%%
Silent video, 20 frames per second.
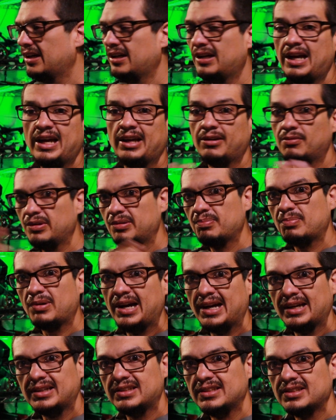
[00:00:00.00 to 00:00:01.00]
and with
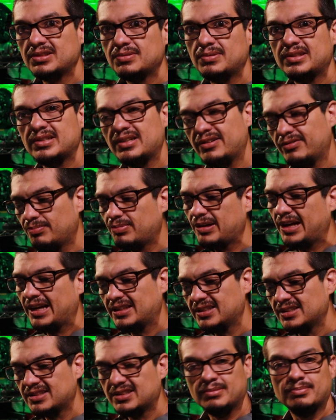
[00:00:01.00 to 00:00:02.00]
practice, which I've
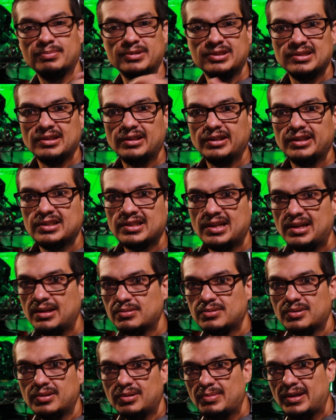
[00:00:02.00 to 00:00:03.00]
practiced a bazillion
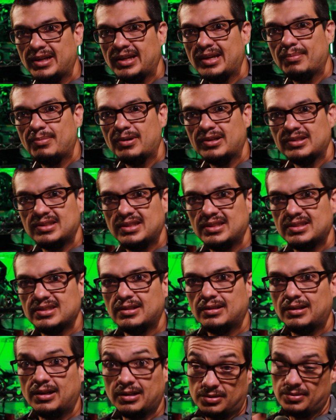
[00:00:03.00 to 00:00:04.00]
times with my GEP-RC
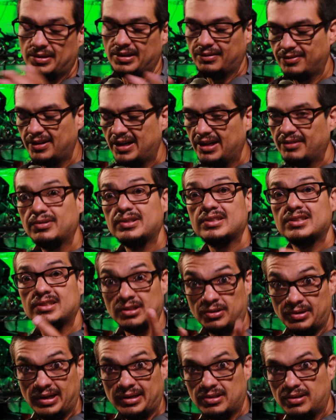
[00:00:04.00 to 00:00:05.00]
Cinelog 25, which is a
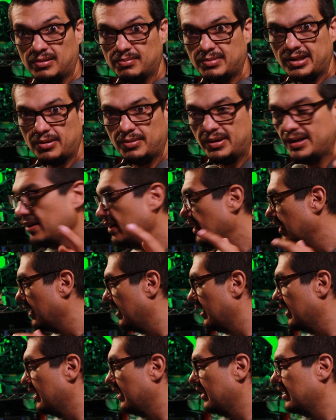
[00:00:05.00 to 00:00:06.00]
great drone, by the way,
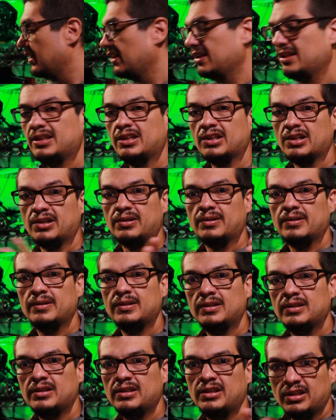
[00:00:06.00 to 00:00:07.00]
you know,
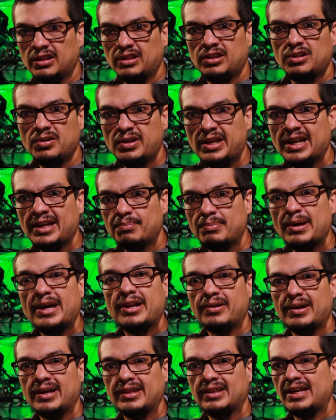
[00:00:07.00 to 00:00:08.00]
you get
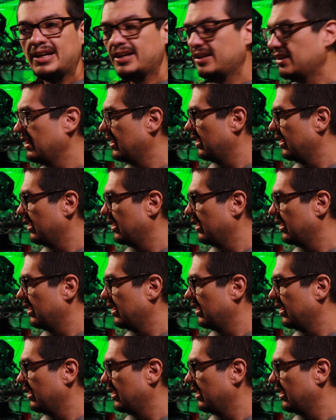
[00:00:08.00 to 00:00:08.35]
better at that.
%%
> [PROBLEM REQUIREMENTS]: Output each record above exactly as written. Skip any pictures.

> [SOLUTION TO THIS PROBLEM]:
Silent video, 20 frames per second.
[00:00:00.00 to 00:00:01.00]
and with
[00:00:01.00 to 00:00:02.00]
practice, which I've
[00:00:02.00 to 00:00:03.00]
practiced a bazillion
[00:00:03.00 to 00:00:04.00]
times with my GEP-RC
[00:00:04.00 to 00:00:05.00]
Cinelog 25, which is a
[00:00:05.00 to 00:00:06.00]
great drone, by the way,
[00:00:06.00 to 00:00:07.00]
you know,
[00:00:07.00 to 00:00:08.00]
you get
[00:00:08.00 to 00:00:08.35]
better at that.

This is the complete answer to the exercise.